Local Authorities are getting an extra £1 billion of funding and business rates for retailers with rateable values below £51,000, will be cut by a third for two years. A further £1.7 billion each year will be provided to benefit working families on Universal Credit with the work allowance – the amount families can earn before losing credits – being increased by £1000 per annum.

A new two per cent digital services tax to insure that large digital firms pay a “fair share” of tax, is expected to raise £400 million per annum. Schools will get a further 400 million this year and defence will get a further £1 billion this year and next. There is also £160 million for counter-terror police. The national living wage will increase by nearly five per cent to £8.21. The national productivity investment fund will be increased to £37 billion and will be extended to 2024. Large roads will get £28.8 billion for 2020-25, and even potholes will get £420 million!
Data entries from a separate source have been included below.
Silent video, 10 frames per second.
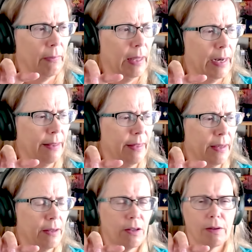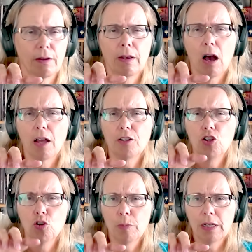And I think
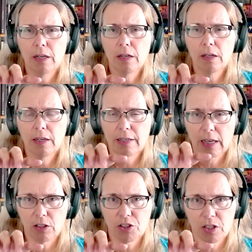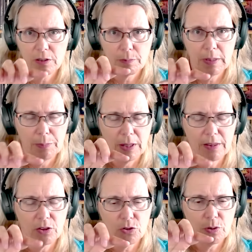non-human intelligent people. I
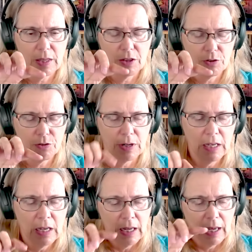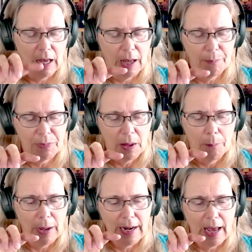think those are the other three.
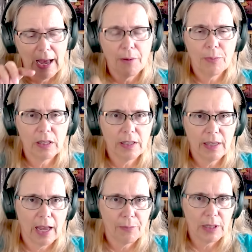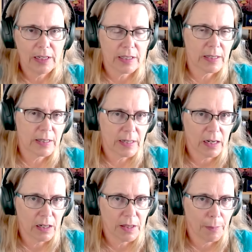But I really got
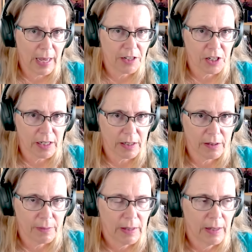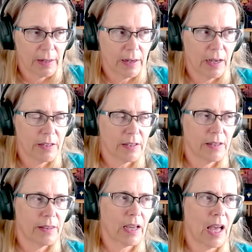stuck on the magic, because
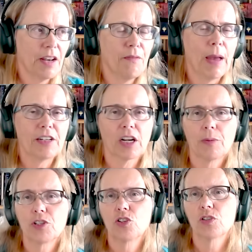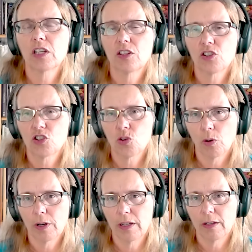the kind of magic I was using in the
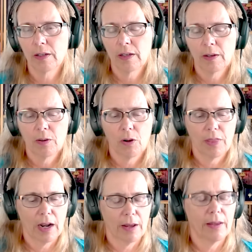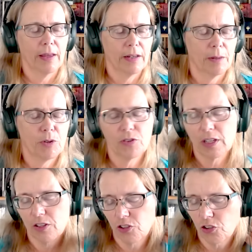story, or that I ended up
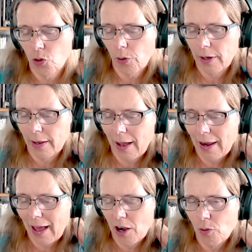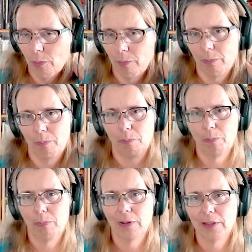using in the story, I don't
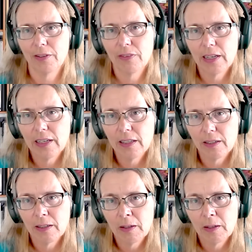believe in it.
PFI will be abolished, leaving a bill for £200 billion to be honoured.

There was a range of extra funding largely for small business – extending the annual investment allowance to £1 million; extending the start-up loans programme for 10,000 entrepreneurs; delivering the lowest corporation tax rate in the G20; keeping three million small businesses out of VAT; reducing the cost of taking on apprentices by halving the co-investment rate for non-levy payers; £121 million to support cutting-edge digital manufacturing; £78 million to fund electric motor innovations; £315 million in quantum technologies and £50 million for new Turing Fellowships.

Measures to help more people into home ownership include abolishing stamp duty retrospectively for first time buyers of all shared ownership properties of up to £500,000; an additional £500 million for the housing infrastructure fund; committing over £7.2 billion to a new help to buy equity loan scheme to support 110,000 new home buyers and the abolition of the housing revenue account cap controlling local authority borrowing for house building.

There are measures for those keen on the environment and more money for the Transforming Cities fund. Remarkably, the Chancellor has addressed virtually all the issues of concern to citizens and, as a result, I think, the best part of a week on, that this has proved to be a very popular Budget. The one important reform it has not addressed is the confiscatory rates of stamp duty on larger properties in London and the South East. This had led to a freezing up of the market – bad for revenues and for economic mobility.